# Monster.



## LongLiveFredBear (Oct 5, 2010)

Hey guys, never fished the lower Huron before. I'm used to fishing the upper stretches of the river. I was just curious if anyone ever fish's the mouth where it comes out to lake erie. Would it be worth trying this time of year. Walleye. Steelhead. I will also be fishing from shore. Is there acess to that from shore. I would like to know cause I have a 2 hour drive. Thanks in advance.


----------



## o_mykiss (May 21, 2013)

Are you in the Fowlerville area as your profile says? That is way less than a 2 hour drive...

And I would never drive 2 hours to fish the Huron... if you're 2 hours from the lower Huron that means you're easily within 2 or 2.5 hours of much better steelhead water


----------



## LongLiveFredBear (Oct 5, 2010)

Yes I'm in Fowlerville it's about a hour and a half away. Yes I understand that im closer to better steelhead water. I just want to try some place new and would like some info about fishing the mouth at point mouillee


----------



## Fishndude (Feb 22, 2003)

I've fished the mouth of the Huron a couple times. No MONSTERS caught, or hooked. I was fishing from shore. I could have launched a boat, and checked that general area out a bit more, but it didn't seem worth the trouble. 

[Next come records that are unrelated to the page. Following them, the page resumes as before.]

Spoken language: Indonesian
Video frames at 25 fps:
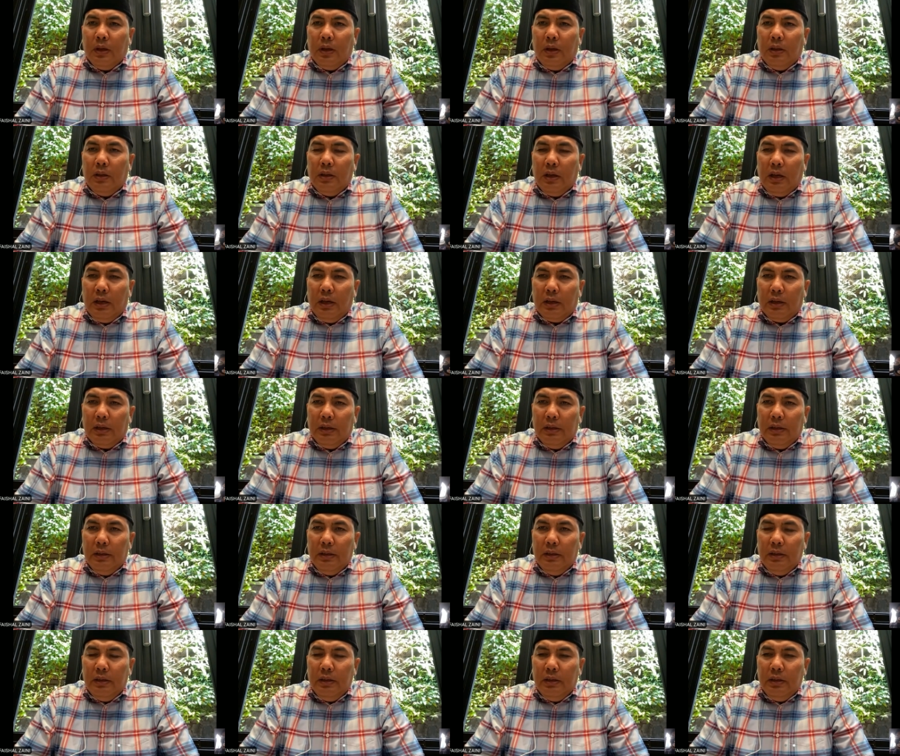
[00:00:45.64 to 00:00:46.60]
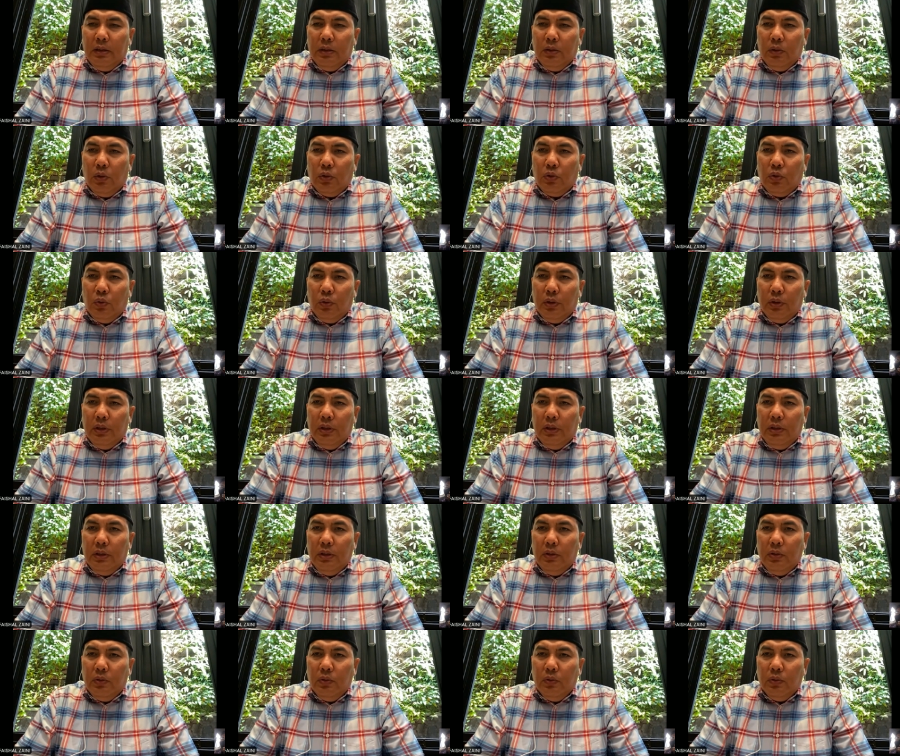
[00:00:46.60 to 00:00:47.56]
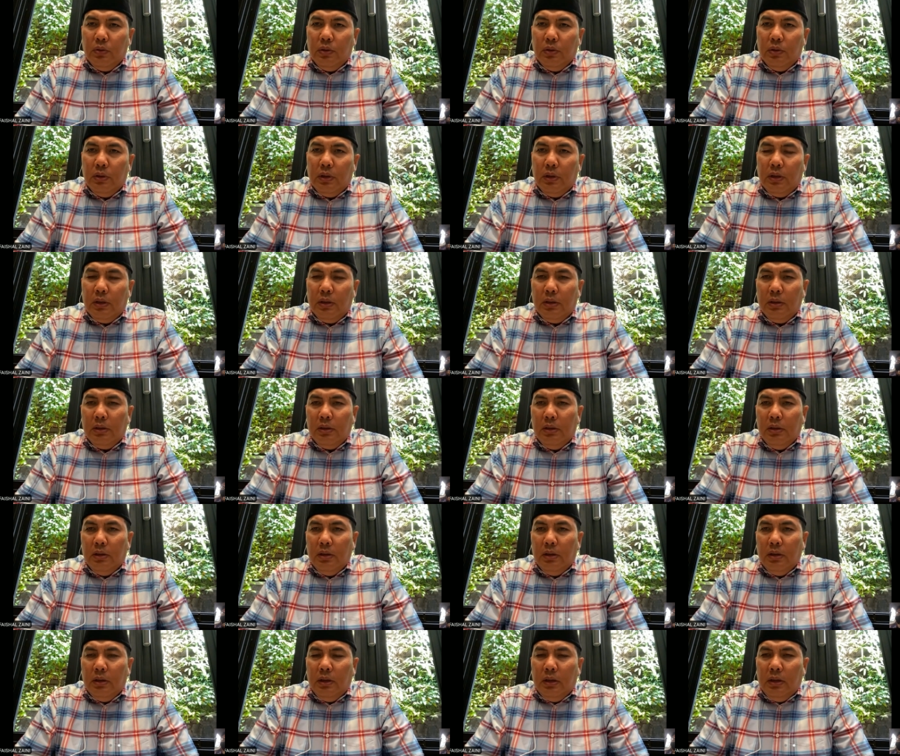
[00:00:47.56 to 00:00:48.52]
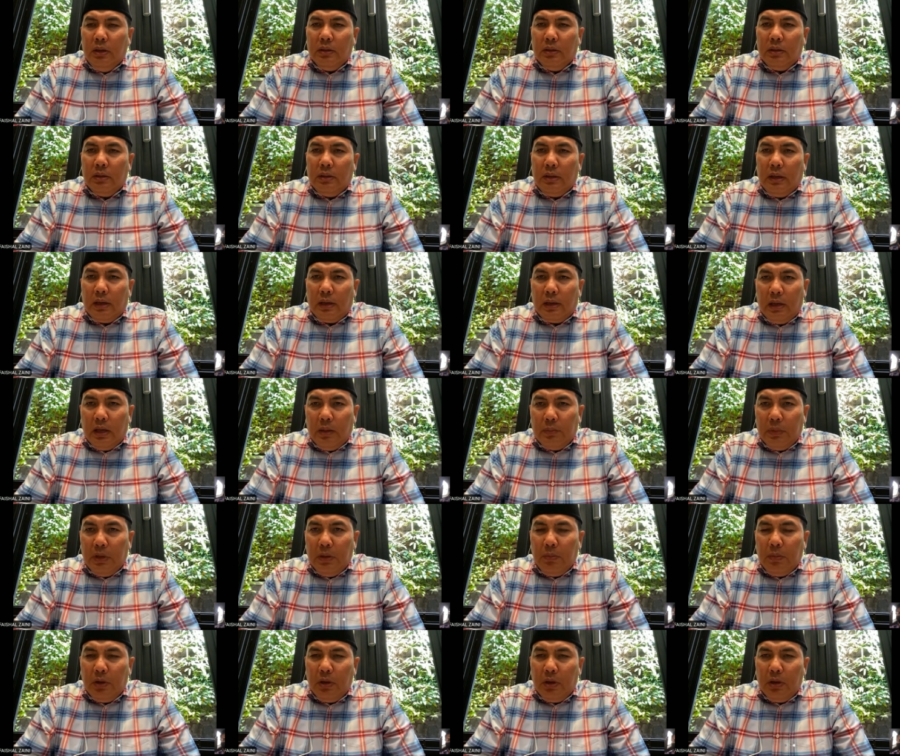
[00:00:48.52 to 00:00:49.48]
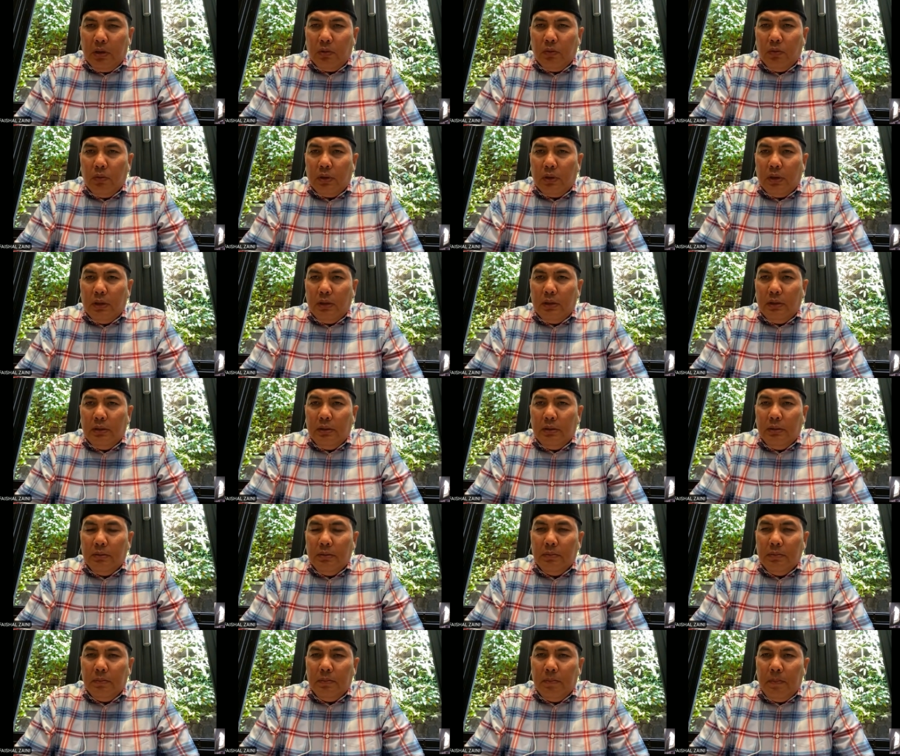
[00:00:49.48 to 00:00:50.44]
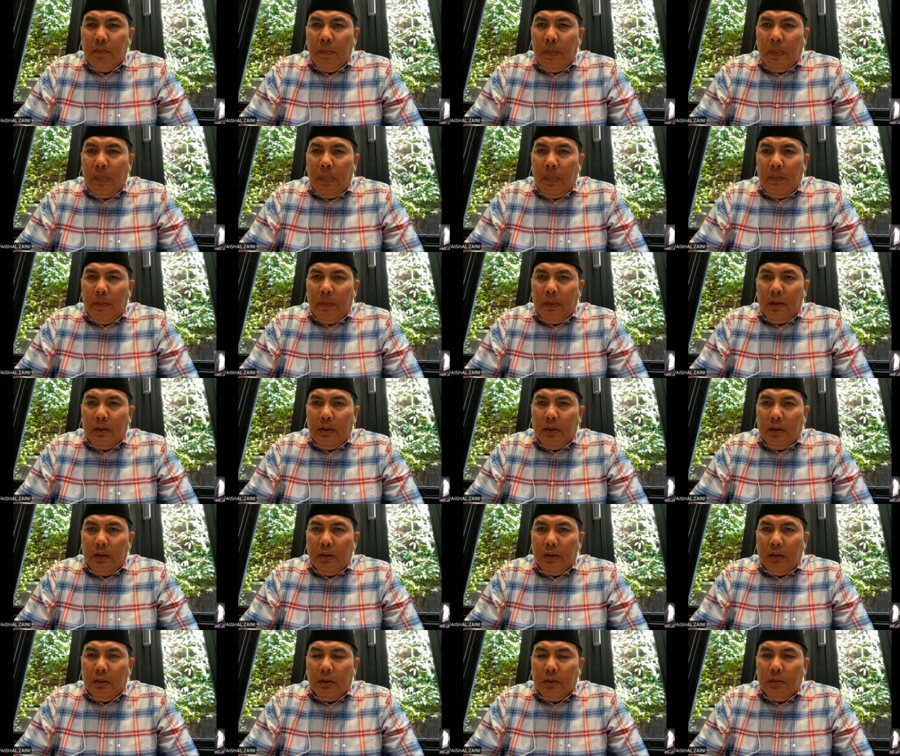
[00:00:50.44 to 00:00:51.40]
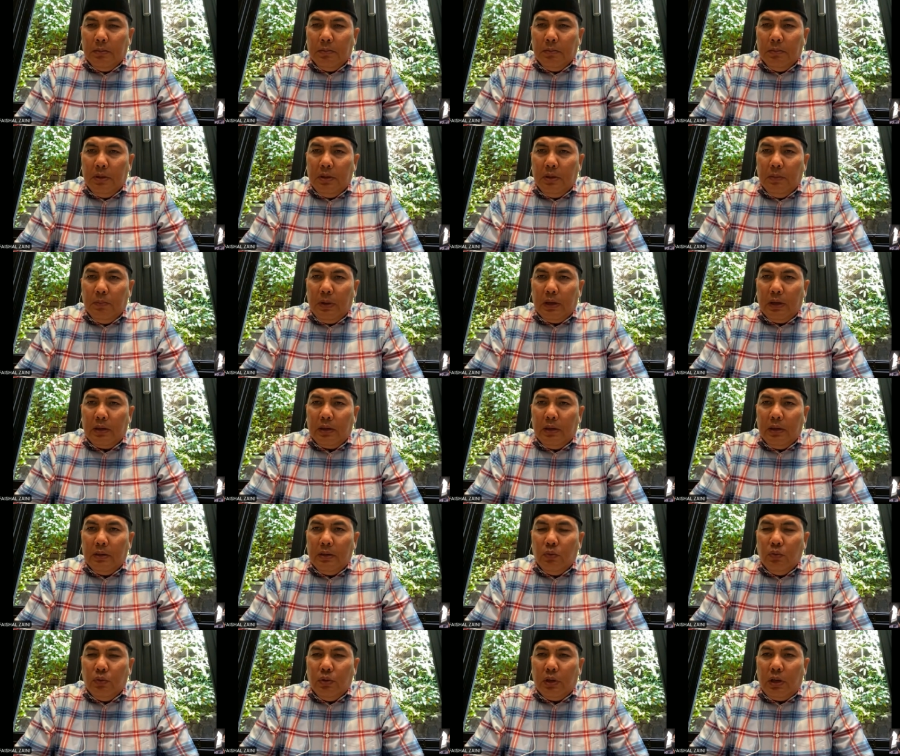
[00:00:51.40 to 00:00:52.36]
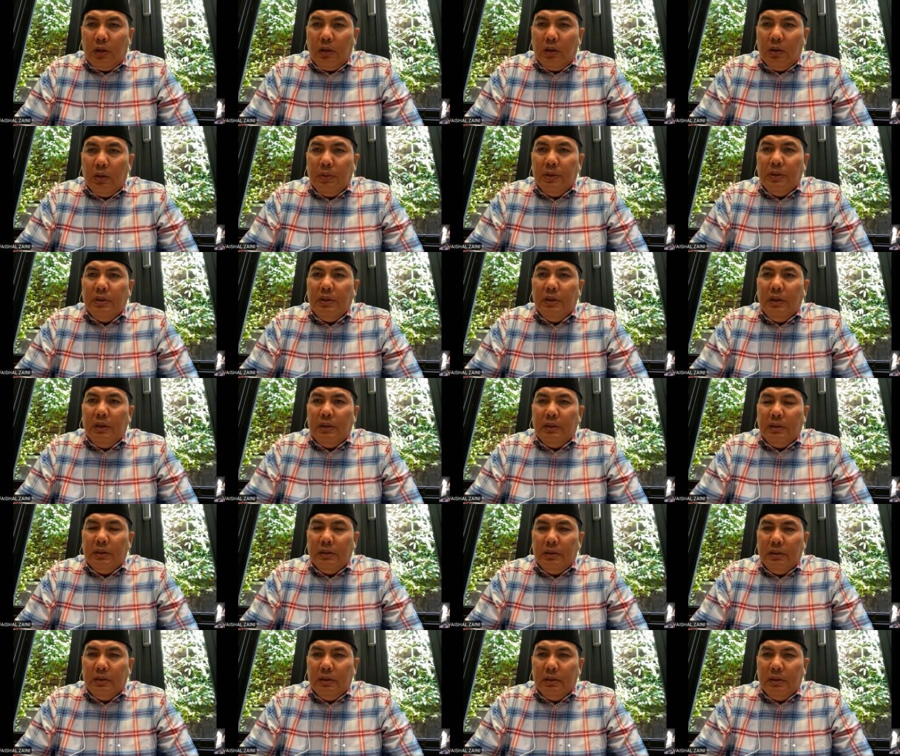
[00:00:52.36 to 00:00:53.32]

Kami Tengah Rai Nursugi ini sudah sejak lama melakukan eh, menyebarkan ujaran kebencian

Have you actually caught MONSTER fish from the Huron, or was that just a catchy heading for your post?


----------



## Swampbuckster (Nov 28, 2010)

I wouldnt drive 10 minutes to fish the mouth of the Huron. It's a giant sand flat that is 1-3 ft deep. Unless you are talking about MONSTER carp.


----------



## LongLiveFredBear (Oct 5, 2010)

OK thanks. How's the flat rock dam


----------



## Swampbuckster (Nov 28, 2010)

LongLiveFredBear said:


> OK thanks. How's the flat rock dam


I have never fished the dam but a lot of people do. I believe it gets to combat status a few weeks from now.


----------



## gotoith (Sep 25, 2005)

I agree with o-mykiss. If you live in Fowlerville you may want to head to the grand or another western river. For the same distance you will find better chromer fishing elsewhere.


----------



## Mr Burgundy (Nov 19, 2009)

If it's in the back yard it's worth while. If ya gotta drive a distance to fish it, don't waste ur time. Does it give up fish from time to time, sure it does. But as others said it's not worth the drive


----------